Auf eine von Ankara geforderte Strafverfolgung der beteiligten Soldaten musste Erdogan verzichten. Auch eine Aufhebung der Seeblockade konnte er nicht durchsetzen. Er musste sich mit telefonischen Beteuerungen Netanjahus zu „Erleichterungen“ des Personen- und Warenverkehrs nach Gaza begnügen.
Wegen erneuten Raketenbeschusses hatte Israel erst wenige Stunden zuvor eine zeitweilige Schließung des „Kerem Schalom“-Warenterminals beschlossen. Zudem hatte Israel die Fischereizone vor der Küste wieder von 12 auf nur 3 Kilometer reduziert.

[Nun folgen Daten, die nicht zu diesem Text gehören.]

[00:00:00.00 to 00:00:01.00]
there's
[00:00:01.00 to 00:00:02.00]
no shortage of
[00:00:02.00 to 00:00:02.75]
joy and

Ein wichtiges Symbol für die „Normalisierung“ der Beziehungen ist die Rückkehr der Botschafter auf ihre Posten in Tel Aviv und Ankara.

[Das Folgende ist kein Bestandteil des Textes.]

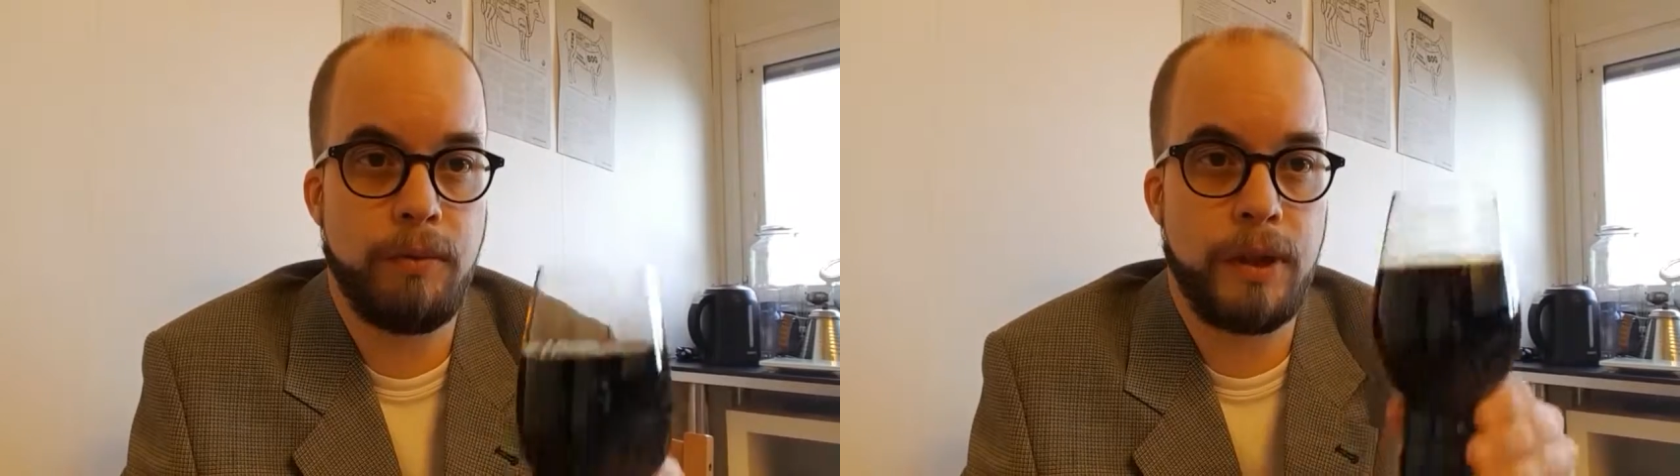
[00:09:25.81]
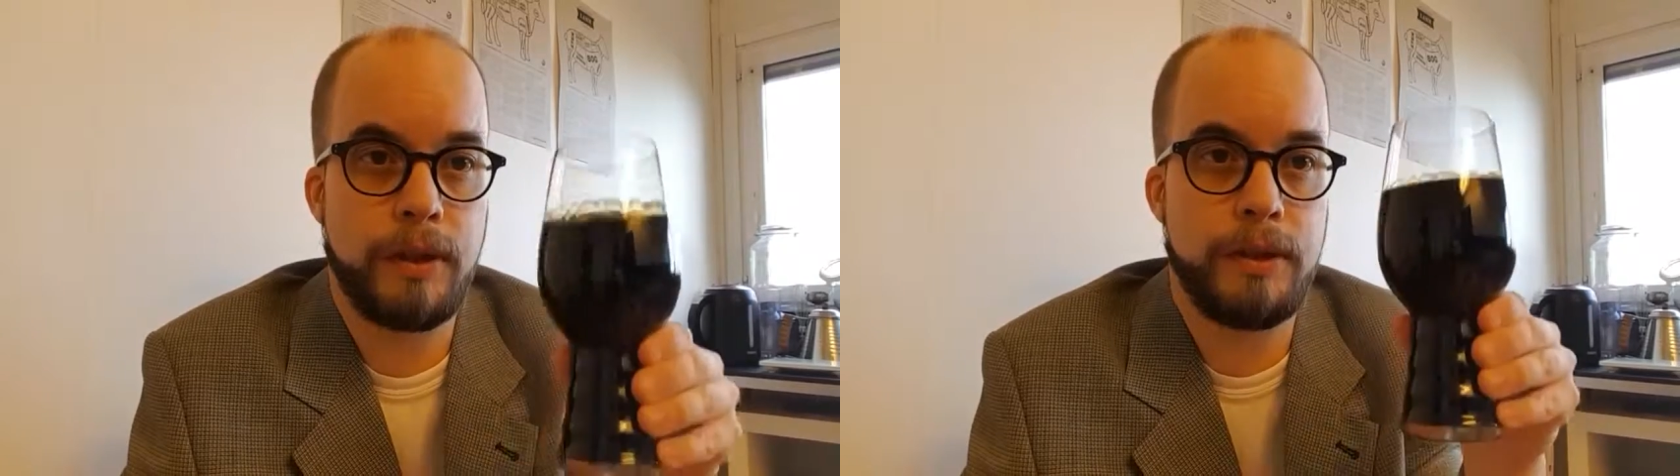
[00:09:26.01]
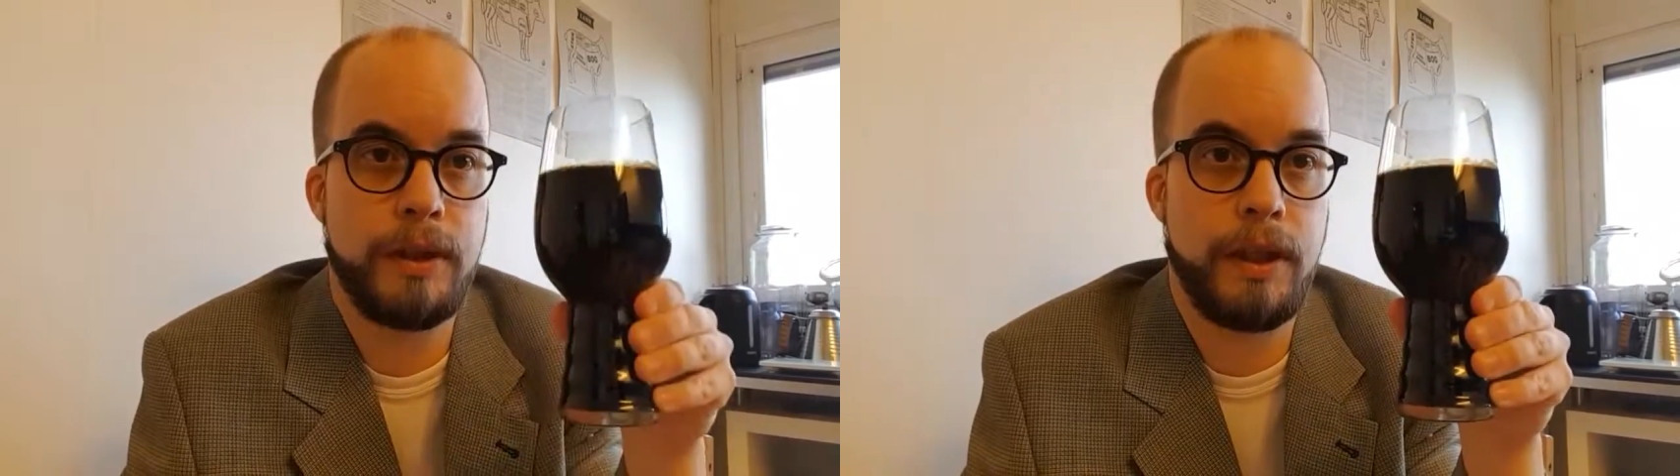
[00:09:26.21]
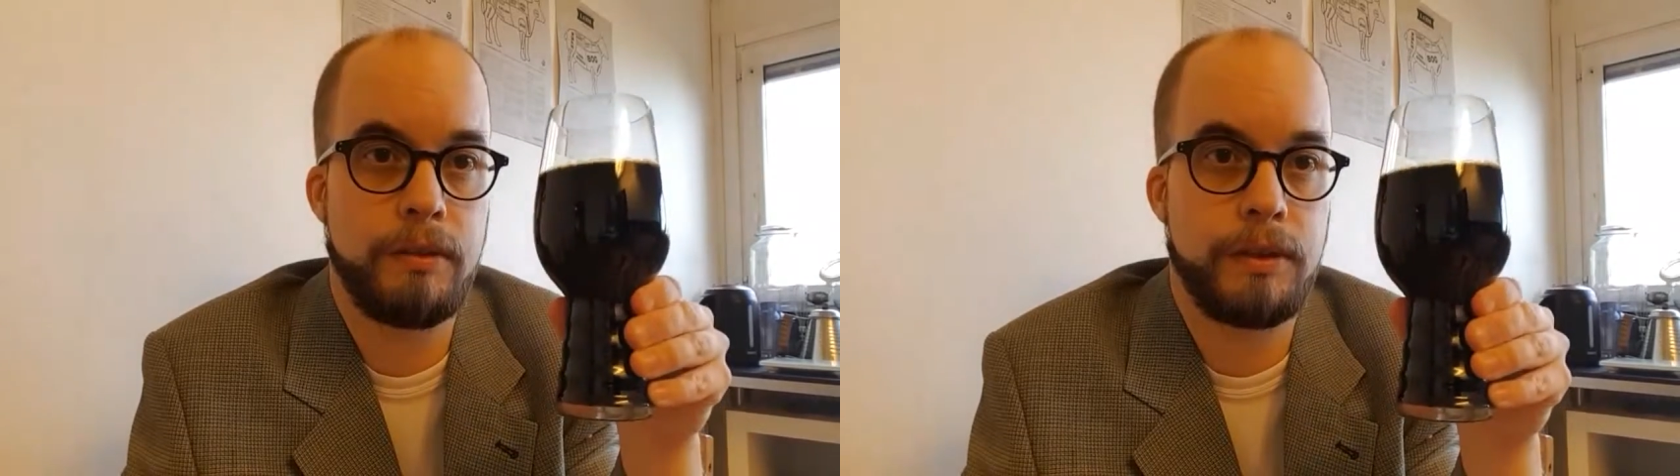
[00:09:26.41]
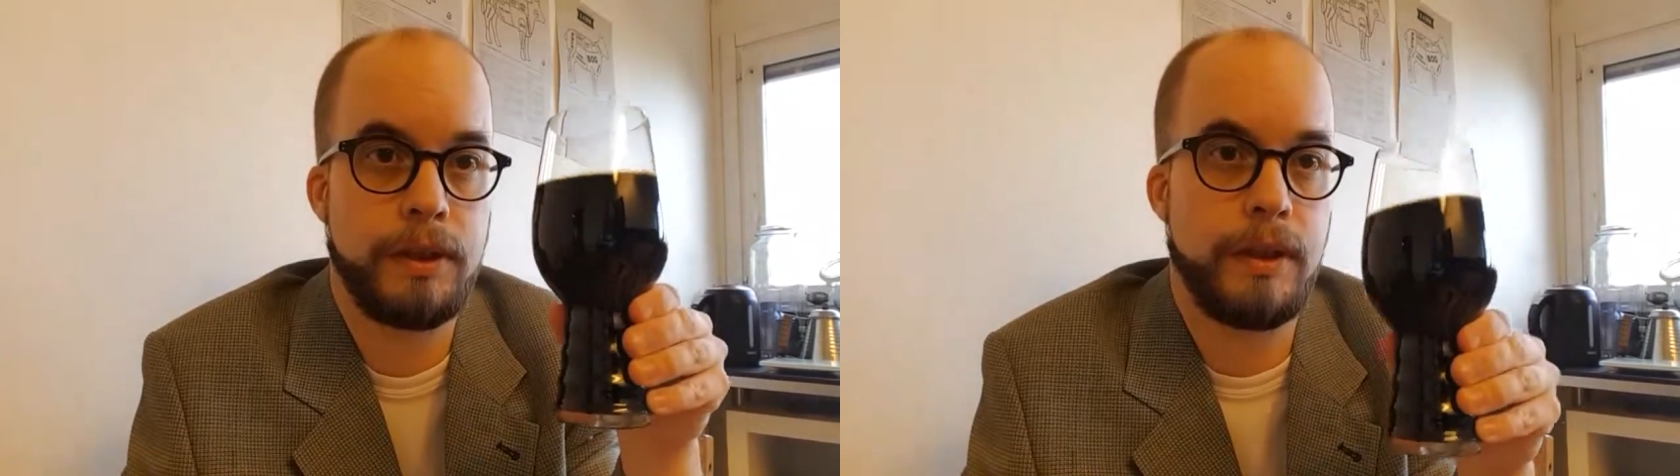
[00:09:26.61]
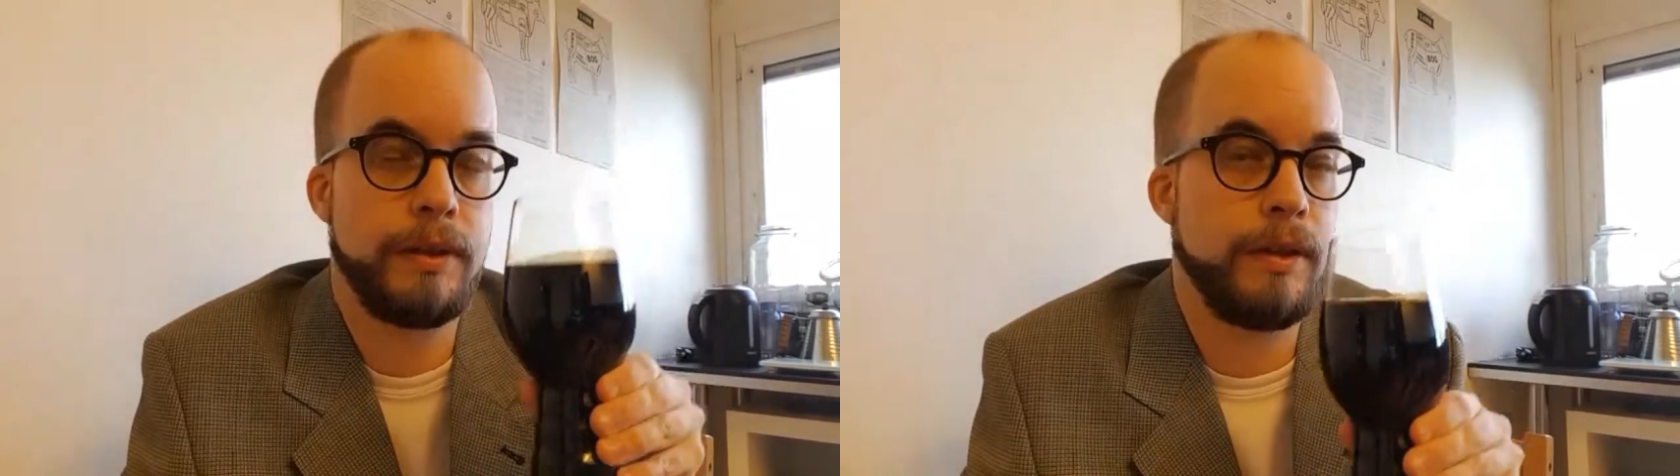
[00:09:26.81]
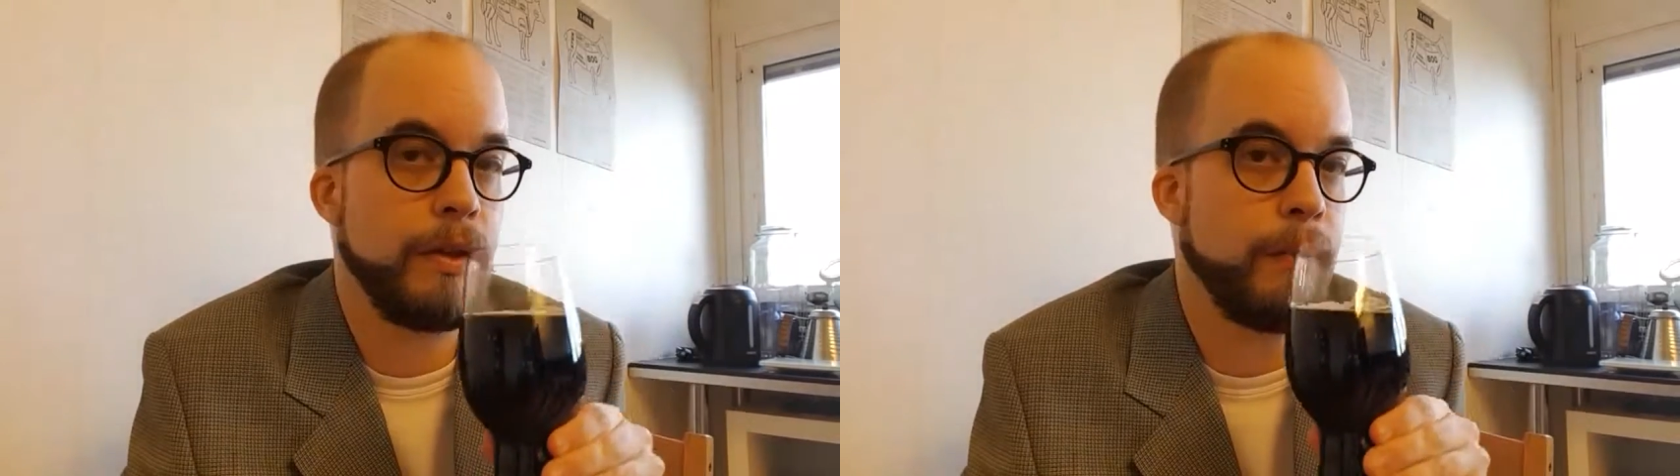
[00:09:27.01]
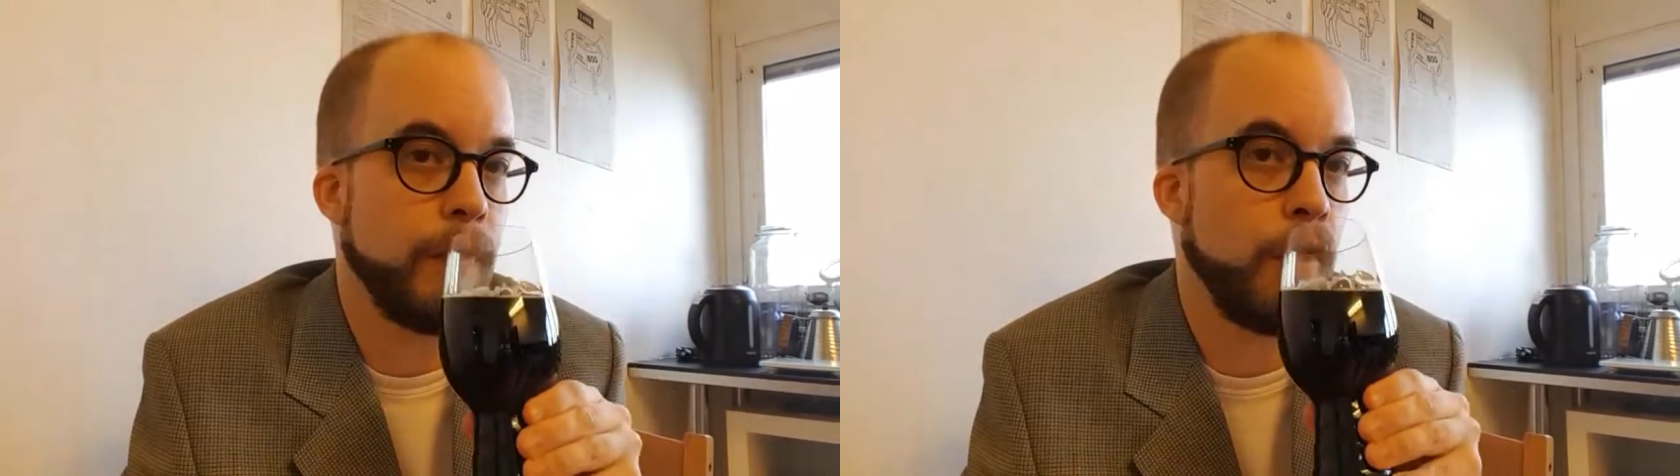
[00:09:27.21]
real good stout. Cheers to you.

So gelang es Obama mit diplomatischen Tricks, einen gefährlichen Nahostkonflikt auszuräumen, der eine schwere Belastung für die strategischen Interessen der NATO, der USA, Israels und letztlich auch der Türkei bedeutete. Ohne die amerikanische Vermittlung wären Ankara und Jerusalem wohl kaum fähig gewesen, die politisch und emotional bedingte Krise zu überwinden.
Hintergrund
Bei der Razzia der israelischen Marine auf dem türkischen Schiff Mavi Marmara 2010 hatte es neun Tote unter den türkischen Aktivisten gegeben und Verletzte auf beiden Seiten. Für Israel war das Entsenden der Mavi Marmara mit bewaffneten Aktivisten an Bord ein türkischer Kriegsakt. Genauso betrachteten die Türken das Kapern des Schiffes und die Toten als „Kriegserklärung“.

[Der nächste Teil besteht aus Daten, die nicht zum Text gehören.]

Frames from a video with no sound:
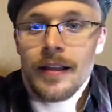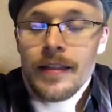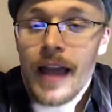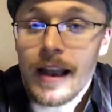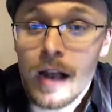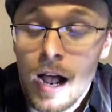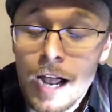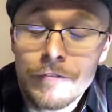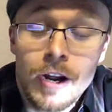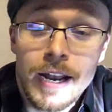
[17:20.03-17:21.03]
that
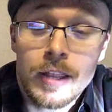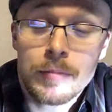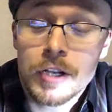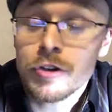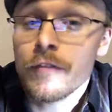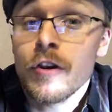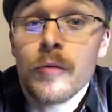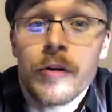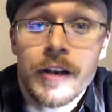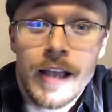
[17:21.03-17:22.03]
I've not had the pleasure of
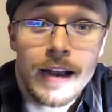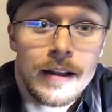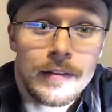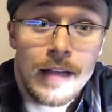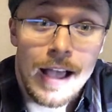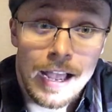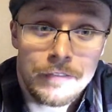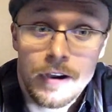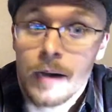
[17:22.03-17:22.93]
humoring yet live.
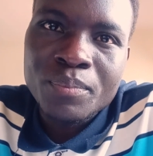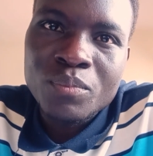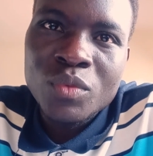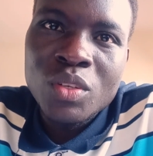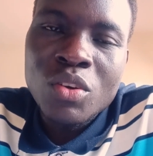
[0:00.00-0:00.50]

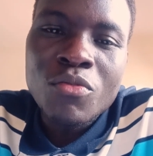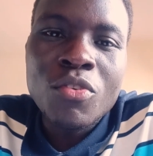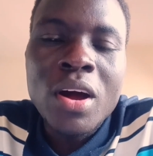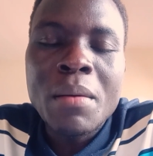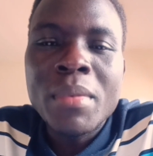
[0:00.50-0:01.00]
for a
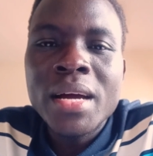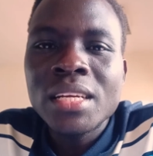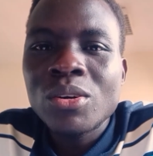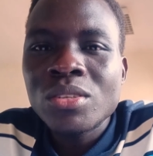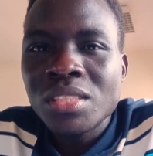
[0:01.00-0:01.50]
money
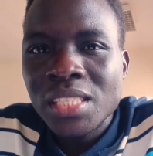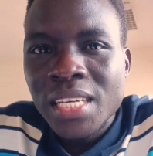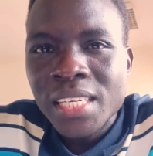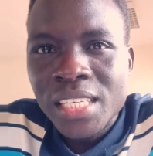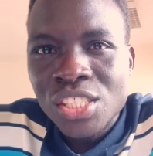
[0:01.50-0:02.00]

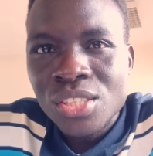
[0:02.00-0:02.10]
consideration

Dahinter steckte das Bestreben des türkischen Premierministers, sich als Führer der islamischen Welt zu profilieren. Deshalb hatte er in Davos 2009 den israelischen Staatspräsidenten Schimon Peres schwer beleidigt, was in der Welt Empörung ausgelöst hatte, aber für Erdogan ein Mittel war, sich in der Türkei feiern zu lassen.
Bis dahin waren Israel und die Türkei militärisch, politisch und wirtschaftlich engste Verbündete. Davon profitierten die USA. Der Bruch zwischen Ankara und Jerusalem, mitsamt handfesten Kriegsdrohungen der Türkei gegen Israel, störten die amerikanischen Interessen, zumal infolge des „arabischen Frühlings“ kein Verlass mehr auf andere „Freunde“ der Amerikaner war, zum Beispiel Ägypten.
Die Zeit war reif geworden, weil Erdogan sich mit seinem islamistischen Kurs und der Annäherung an Israels schlimmste Feinde, darunter Syrien und der Iran, zunehmend isoliert hatte. Eine frisch geschlossene „Freundschaft“ mit dem syrischen Präsidenten Baschar Assad endete abrupt, als in Syrien der Bürgerkrieg ausbrach. Auch die türkischen Annäherungsversuche an Ägypten und den Iran blieben erfolglos.
Dani Ajalon, ehemaliger israelischer Vize-Außenminister, sagte am Samstag, dass Israel schon vor drei Jahren eine „telefonische Entschuldigung“ angeboten habe. Doch Erdogan habe das damals als „unzureichend“ ausgeschlagen.